Ernst & Young Pairing 1st Steps for BankOxygen

FinancialOxygen Inc., a provider of capital markets trading hubs, is about to start offering services of Ernst & Young LLP through its BankOxygen arm and says more expansion of the six-month-old Web site will follow.

The Ernst & Young offerings are to be added to the Walnut Creek, Calif., company’s site this month. They include its Accounting & Auditing Toolkit, a free service that bundles regulatory information from several sources, and the fee-based Online Tax Advisor, which lets bank customers e-mail questions to Ernst & Young.

FinancialOxygen chief executive officer Robert Oxenburgh and Mike DeStefano, a partner in Ernst & Young’s New York office, said the partnership takes both companies into new territory. Mr. Oxenburgh said BankOxygen has never offered anything other than money fund products, such as Fed funds, repos, money market securities, and commercial paper. And Ernst & Young has never attempted to offer accounting services this broadly online, Mr. DeStefano said.

Mr. DeStefano said he expects to charge an average of about $1,500 per query and a maximum of $3,500 on BankOxygen for Online Tax Advisor. Banks with especially complex problems will be encouraged to contact Ernst & Young offline, he said.

Mr. Oxenburgh said striking the Ernst & Young deal was a major step toward broadening BankOxygen’s offerings for small and midsize banks. Along with cash management products, it wants to offer mutual funds, loans, wealth management advice, and more.

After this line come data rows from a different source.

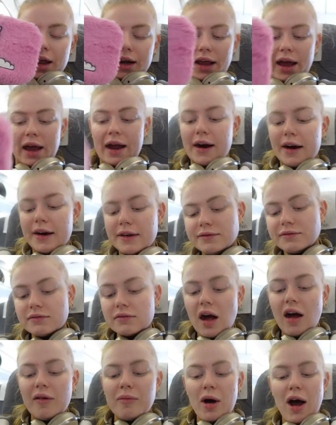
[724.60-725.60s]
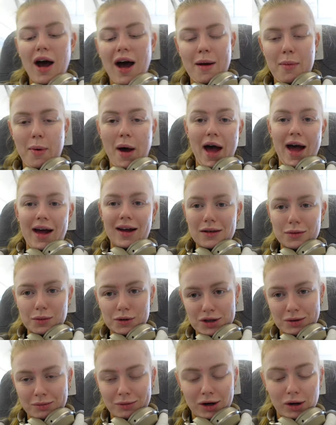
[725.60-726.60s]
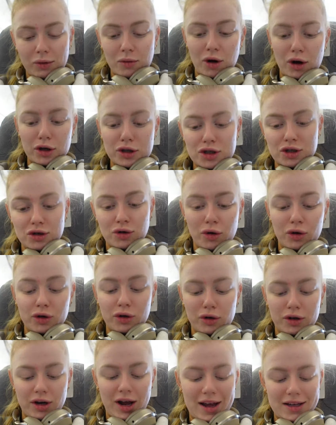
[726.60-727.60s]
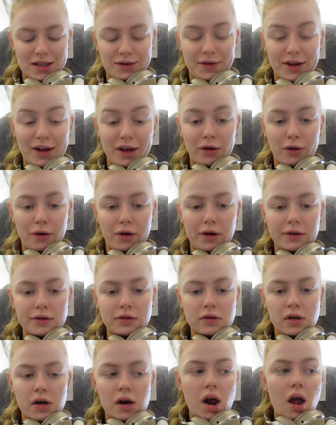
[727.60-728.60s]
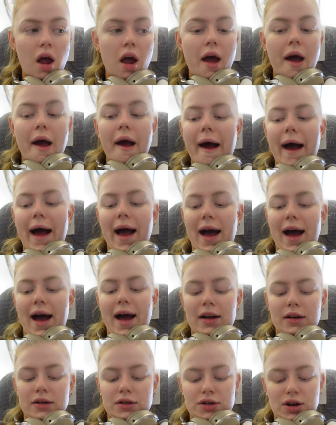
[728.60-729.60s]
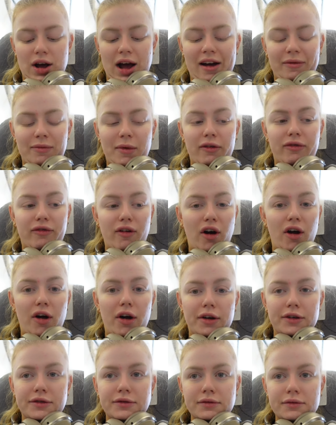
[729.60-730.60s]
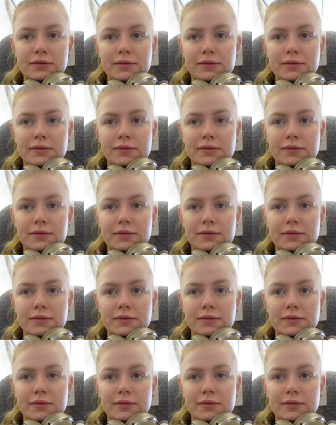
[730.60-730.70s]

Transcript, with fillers: here. I have my iPad, which I'm going to watch Law and Order SVU on. And I have my phone.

Steven Brown, vice president of sales for FinancialOxygen, said the company plans to launch a money market sweep account in the fall and that it is in talks with other firms to begin offering wealth management tools and institutional money management products next year.

Mr. Oxenburgh said, “We expect a lot of other products and services to go over the digital channel we created.” BankOxygen already offers money market funds that banks can private-label, he noted.

Mr. Oxenburgh said the partnership will help Ernst & Young reach middle-market banks and thrifts. Both he and Mr. DeStefano said global companies like Ernst & Young often have a hard time pitching small and midsize banks.

“Banks with less than $2 billion to $3 billion in assets generally fall below the radar of big accounting firms,” Mr. Oxenburgh said.

BankOxygen’s trading volume has been growing 22% a month, Mr. Oxenburgh said. As of mid-August, the site had 265 bank and thrift clients buying, and it was trading $3 billion a day of Fed funds, repurchase agreements, and other financial instruments, he said.

By January FinancialOxygen plans to start InsuranceOxygen, which it says will let insurance companies invest policy premiums more efficiently, and MuniOxygen, which is designed to give cities with population of less than a million easier access to the municipal bond markets.